--- START ---

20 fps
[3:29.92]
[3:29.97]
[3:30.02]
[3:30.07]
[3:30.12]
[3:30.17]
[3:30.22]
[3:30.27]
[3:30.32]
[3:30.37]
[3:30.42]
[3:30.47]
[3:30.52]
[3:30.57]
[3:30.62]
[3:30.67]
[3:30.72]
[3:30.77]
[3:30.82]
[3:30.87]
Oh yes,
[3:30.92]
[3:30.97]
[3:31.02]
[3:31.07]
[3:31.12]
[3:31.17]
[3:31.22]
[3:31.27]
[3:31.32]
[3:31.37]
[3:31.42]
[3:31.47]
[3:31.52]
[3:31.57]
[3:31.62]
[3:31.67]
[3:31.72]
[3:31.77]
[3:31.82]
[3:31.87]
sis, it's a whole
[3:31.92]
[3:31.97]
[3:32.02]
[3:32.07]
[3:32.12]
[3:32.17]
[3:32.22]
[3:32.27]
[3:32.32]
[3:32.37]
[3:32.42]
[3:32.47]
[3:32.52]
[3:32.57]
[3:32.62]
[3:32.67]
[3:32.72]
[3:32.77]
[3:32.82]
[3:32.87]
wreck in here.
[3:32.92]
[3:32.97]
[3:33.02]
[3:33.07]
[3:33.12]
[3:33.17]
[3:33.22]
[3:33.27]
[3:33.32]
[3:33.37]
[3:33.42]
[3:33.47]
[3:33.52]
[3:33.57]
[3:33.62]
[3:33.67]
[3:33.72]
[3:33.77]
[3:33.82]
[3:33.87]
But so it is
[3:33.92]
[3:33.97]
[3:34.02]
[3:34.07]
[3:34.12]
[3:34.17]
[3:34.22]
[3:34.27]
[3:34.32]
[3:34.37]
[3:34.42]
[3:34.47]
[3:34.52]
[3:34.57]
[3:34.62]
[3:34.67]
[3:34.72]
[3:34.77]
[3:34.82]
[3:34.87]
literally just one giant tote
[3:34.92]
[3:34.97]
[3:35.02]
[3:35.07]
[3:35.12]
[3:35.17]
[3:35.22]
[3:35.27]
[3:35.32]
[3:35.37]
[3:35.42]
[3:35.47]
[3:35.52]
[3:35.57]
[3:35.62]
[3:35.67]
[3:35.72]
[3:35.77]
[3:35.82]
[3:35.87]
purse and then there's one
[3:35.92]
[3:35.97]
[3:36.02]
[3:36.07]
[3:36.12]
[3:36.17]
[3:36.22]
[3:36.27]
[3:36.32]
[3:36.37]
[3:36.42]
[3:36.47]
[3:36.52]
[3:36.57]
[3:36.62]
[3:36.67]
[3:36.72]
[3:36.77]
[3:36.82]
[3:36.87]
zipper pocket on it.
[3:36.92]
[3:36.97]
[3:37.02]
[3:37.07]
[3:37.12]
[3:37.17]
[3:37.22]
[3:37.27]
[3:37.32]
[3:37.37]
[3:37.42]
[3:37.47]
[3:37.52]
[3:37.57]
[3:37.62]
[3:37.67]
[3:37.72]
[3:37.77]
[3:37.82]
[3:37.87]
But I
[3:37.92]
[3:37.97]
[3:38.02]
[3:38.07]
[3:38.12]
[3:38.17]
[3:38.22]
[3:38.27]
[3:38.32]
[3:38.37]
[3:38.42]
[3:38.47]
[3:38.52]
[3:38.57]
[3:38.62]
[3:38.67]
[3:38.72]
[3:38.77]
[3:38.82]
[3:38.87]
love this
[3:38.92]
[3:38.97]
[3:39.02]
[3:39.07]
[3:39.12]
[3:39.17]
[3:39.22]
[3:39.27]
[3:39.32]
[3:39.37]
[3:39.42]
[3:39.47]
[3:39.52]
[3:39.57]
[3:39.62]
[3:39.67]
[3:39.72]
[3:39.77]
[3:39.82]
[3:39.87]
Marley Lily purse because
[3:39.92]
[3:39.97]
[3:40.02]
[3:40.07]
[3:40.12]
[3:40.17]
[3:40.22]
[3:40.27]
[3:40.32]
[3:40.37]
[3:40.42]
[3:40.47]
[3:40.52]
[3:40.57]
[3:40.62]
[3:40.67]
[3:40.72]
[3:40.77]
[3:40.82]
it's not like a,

--- END ---

> Directions
The records above must be repeated exactly, in their entirety.

> Task output
20 fps
[3:29.92]
[3:29.97]
[3:30.02]
[3:30.07]
[3:30.12]
[3:30.17]
[3:30.22]
[3:30.27]
[3:30.32]
[3:30.37]
[3:30.42]
[3:30.47]
[3:30.52]
[3:30.57]
[3:30.62]
[3:30.67]
[3:30.72]
[3:30.77]
[3:30.82]
[3:30.87]
Oh yes,
[3:30.92]
[3:30.97]
[3:31.02]
[3:31.07]
[3:31.12]
[3:31.17]
[3:31.22]
[3:31.27]
[3:31.32]
[3:31.37]
[3:31.42]
[3:31.47]
[3:31.52]
[3:31.57]
[3:31.62]
[3:31.67]
[3:31.72]
[3:31.77]
[3:31.82]
[3:31.87]
sis, it's a whole
[3:31.92]
[3:31.97]
[3:32.02]
[3:32.07]
[3:32.12]
[3:32.17]
[3:32.22]
[3:32.27]
[3:32.32]
[3:32.37]
[3:32.42]
[3:32.47]
[3:32.52]
[3:32.57]
[3:32.62]
[3:32.67]
[3:32.72]
[3:32.77]
[3:32.82]
[3:32.87]
wreck in here.
[3:32.92]
[3:32.97]
[3:33.02]
[3:33.07]
[3:33.12]
[3:33.17]
[3:33.22]
[3:33.27]
[3:33.32]
[3:33.37]
[3:33.42]
[3:33.47]
[3:33.52]
[3:33.57]
[3:33.62]
[3:33.67]
[3:33.72]
[3:33.77]
[3:33.82]
[3:33.87]
But so it is
[3:33.92]
[3:33.97]
[3:34.02]
[3:34.07]
[3:34.12]
[3:34.17]
[3:34.22]
[3:34.27]
[3:34.32]
[3:34.37]
[3:34.42]
[3:34.47]
[3:34.52]
[3:34.57]
[3:34.62]
[3:34.67]
[3:34.72]
[3:34.77]
[3:34.82]
[3:34.87]
literally just one giant tote
[3:34.92]
[3:34.97]
[3:35.02]
[3:35.07]
[3:35.12]
[3:35.17]
[3:35.22]
[3:35.27]
[3:35.32]
[3:35.37]
[3:35.42]
[3:35.47]
[3:35.52]
[3:35.57]
[3:35.62]
[3:35.67]
[3:35.72]
[3:35.77]
[3:35.82]
[3:35.87]
purse and then there's one
[3:35.92]
[3:35.97]
[3:36.02]
[3:36.07]
[3:36.12]
[3:36.17]
[3:36.22]
[3:36.27]
[3:36.32]
[3:36.37]
[3:36.42]
[3:36.47]
[3:36.52]
[3:36.57]
[3:36.62]
[3:36.67]
[3:36.72]
[3:36.77]
[3:36.82]
[3:36.87]
zipper pocket on it.
[3:36.92]
[3:36.97]
[3:37.02]
[3:37.07]
[3:37.12]
[3:37.17]
[3:37.22]
[3:37.27]
[3:37.32]
[3:37.37]
[3:37.42]
[3:37.47]
[3:37.52]
[3:37.57]
[3:37.62]
[3:37.67]
[3:37.72]
[3:37.77]
[3:37.82]
[3:37.87]
But I
[3:37.92]
[3:37.97]
[3:38.02]
[3:38.07]
[3:38.12]
[3:38.17]
[3:38.22]
[3:38.27]
[3:38.32]
[3:38.37]
[3:38.42]
[3:38.47]
[3:38.52]
[3:38.57]
[3:38.62]
[3:38.67]
[3:38.72]
[3:38.77]
[3:38.82]
[3:38.87]
love this
[3:38.92]
[3:38.97]
[3:39.02]
[3:39.07]
[3:39.12]
[3:39.17]
[3:39.22]
[3:39.27]
[3:39.32]
[3:39.37]
[3:39.42]
[3:39.47]
[3:39.52]
[3:39.57]
[3:39.62]
[3:39.67]
[3:39.72]
[3:39.77]
[3:39.82]
[3:39.87]
Marley Lily purse because
[3:39.92]
[3:39.97]
[3:40.02]
[3:40.07]
[3:40.12]
[3:40.17]
[3:40.22]
[3:40.27]
[3:40.32]
[3:40.37]
[3:40.42]
[3:40.47]
[3:40.52]
[3:40.57]
[3:40.62]
[3:40.67]
[3:40.72]
[3:40.77]
[3:40.82]
it's not like a,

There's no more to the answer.